A couple of decades ago, I used to wander around America two or three times a year, pedalling Irish equities.
Those trips took me to a variety of locations, but one of the most intriguing was Portland, in Oregon.
Portland is in the news because of a presentation by a US academic, Chistoph Lindner, who was speaking about options for the future of Cork.
He lectures on urban and culture issues in the University of Oregon, so his thoughts are worthwhile.
When visiting Portland in the 1990s, I was struck by its cool urban environment.
It was full of interesting coffee shops and restaurants, coupled with progressive local authorities, who invested heavily in parks, eco-friendly facilities, as well as culture.
That has continued to the present day, so much so that Portland, with its population of about 640,000, is seen as symbol of hipster culture, something that hardly existed as a concept back in 1995.
Mr Lindner believes in fostering culture, creativity, and the arts, as a means of improving the quality and value of any city.
Cork has all the ingredients to embrace such thinking, without forgetting to adopt a pragmatic and commercial approach to its future.
After the shock treatment applied to Cork, and the entire national economy, by the global financial crisis of 2008, we have witnessed a remarkable recovery in economic fortunes.

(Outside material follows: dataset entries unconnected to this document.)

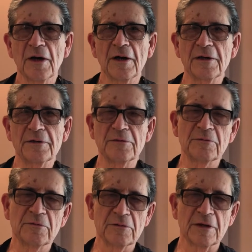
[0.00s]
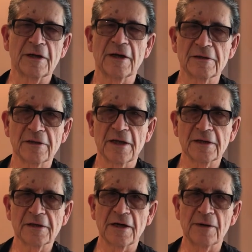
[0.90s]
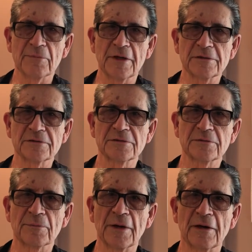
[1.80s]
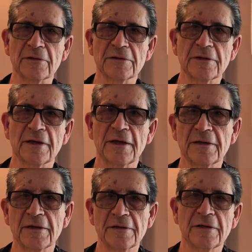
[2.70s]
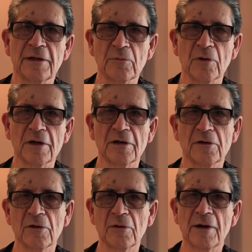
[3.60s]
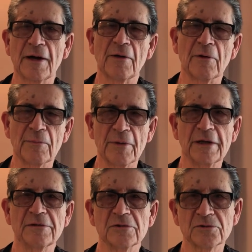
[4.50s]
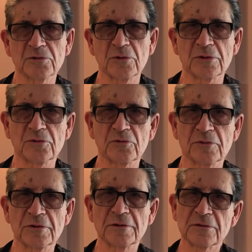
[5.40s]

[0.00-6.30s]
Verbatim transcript: I got a lot of comments about it and they wanted to know how I made the sauce for it.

Growth has resumed, employment has expanded, and investment levels are rising.
A short walk around the city illustrates this best, with a number of building and infrastructure projects getting underway.
There is a a physical resurrection, but it is valid to explore the best ways for the authorities, politicians, and business interests to position Cork for the future.

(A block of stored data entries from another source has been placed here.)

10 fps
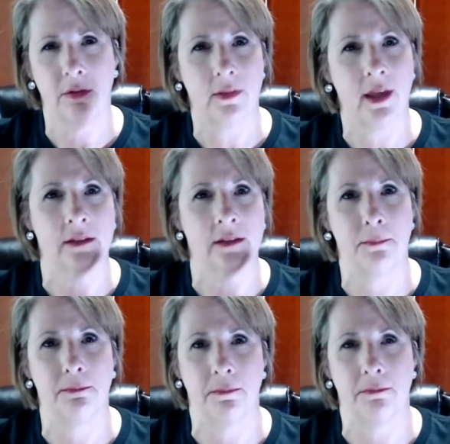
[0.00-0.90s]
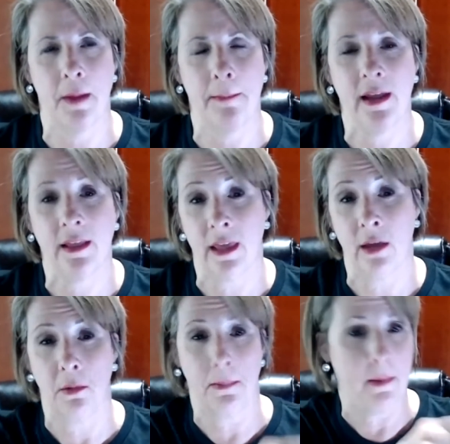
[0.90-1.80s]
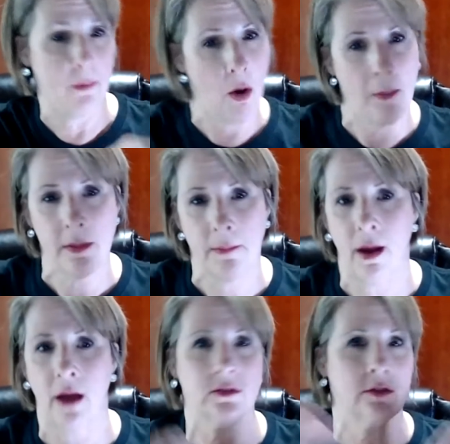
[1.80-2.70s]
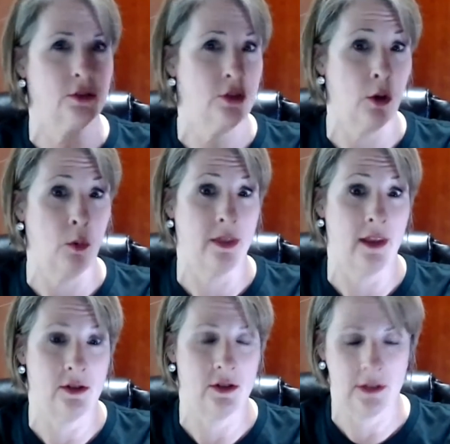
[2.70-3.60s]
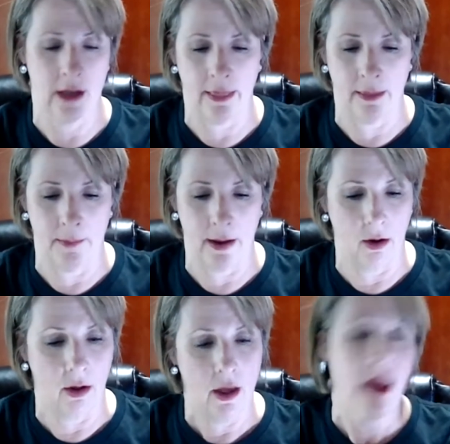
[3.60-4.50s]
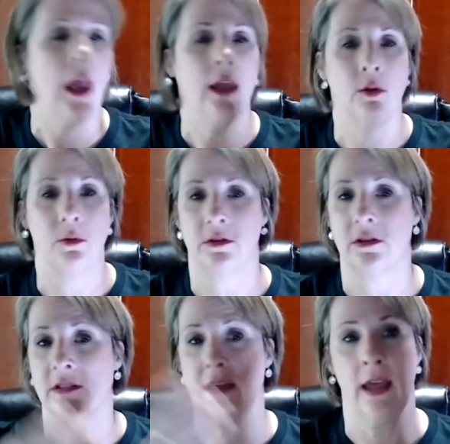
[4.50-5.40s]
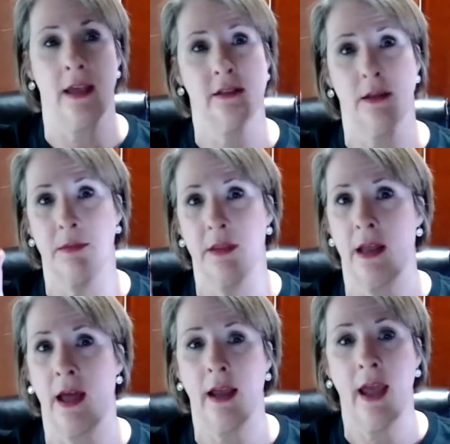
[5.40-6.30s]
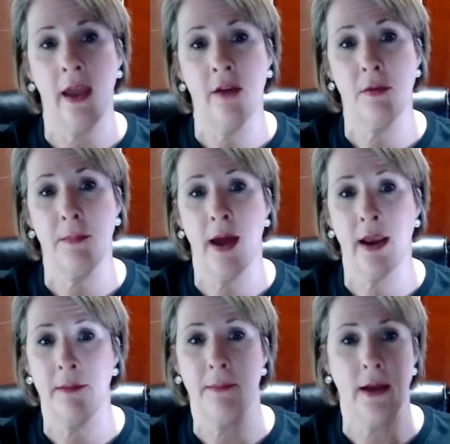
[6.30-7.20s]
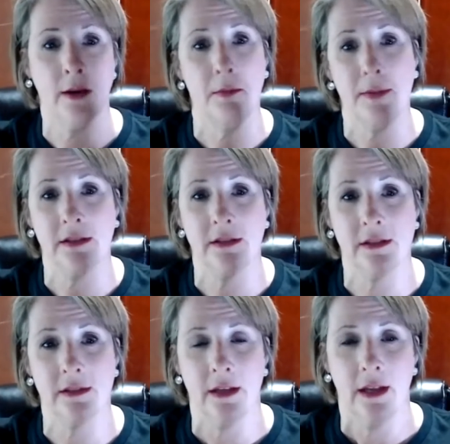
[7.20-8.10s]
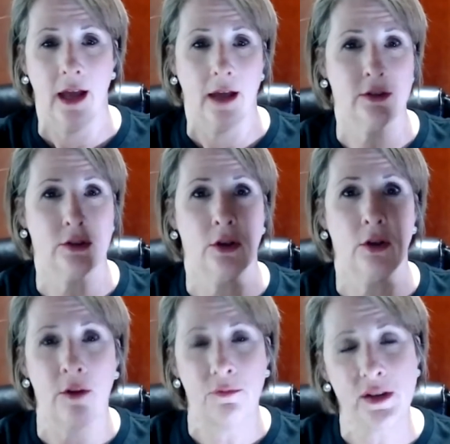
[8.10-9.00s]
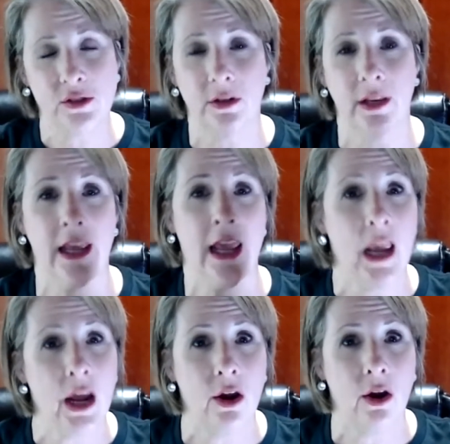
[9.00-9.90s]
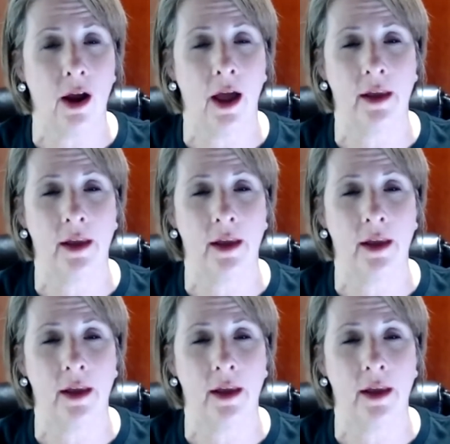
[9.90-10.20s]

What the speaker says: That's a big thing where people open the box to show what they just got in the mail. And you would just say something like, hey, everybody, my new business is officially here.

Making it a hive of ‘progressive’ activity at a variety of levels could enhance the city’s standing for all generations of its citizens.
Defining progressive development is a key question for policymakers.
The city needs to set out a guide for any project it decides to take on in the next decade.
After debate, the city then needs to set out a series of policies to increase the chances that it will achieve its obejectives.
There are 10 objectives Cork should achieve over the next 10 years.
They are not listed in order of importance.
(1) A set of independently, locally owned coffee shops and restaurants, which are regarded by critics as best-in-class among competing cities in Ireland and internationally.
(2) An expansion in city living, defined by many above-ground level residences and apartments in the city centre.
(3) High-quality walkways and bicycle tracks, which weave across the city, linking points north, south, east, and west, using the river and parks as key nodes.
(4) A large urban quarter at the south-east end of the city centre, which complements a commercial office complex.
(5) A group of cultural festivals that replicate the success of the Jazz Festival, in October, and which spread out across the year.
(6) Hyper-fast and low-cost broadband everywhere, which allows individuals and businesses access the world market via mobile devices.
(7) A university that is twice the size of the existing institution, which has achieved global recognition for its work in agri-food, pharmaceutical, and IT studies.
(8) Dramatic changes to Cork Harbour to encourage safe, water-based leisure activities in a truly clean environment.
(9) A reinvigorated theatre community that combines local talent with travelling performances.
(10) A selection of facilities inside, and around, the city, which support high-quality living for the elderly.
All of these goals can be met with imaginative ideas that cajole, incentivise, and encourage the evolution of a city that can stand apart from urban centres of similar size anywhere in the world, including Portland.
All it needs is imagination and leadership.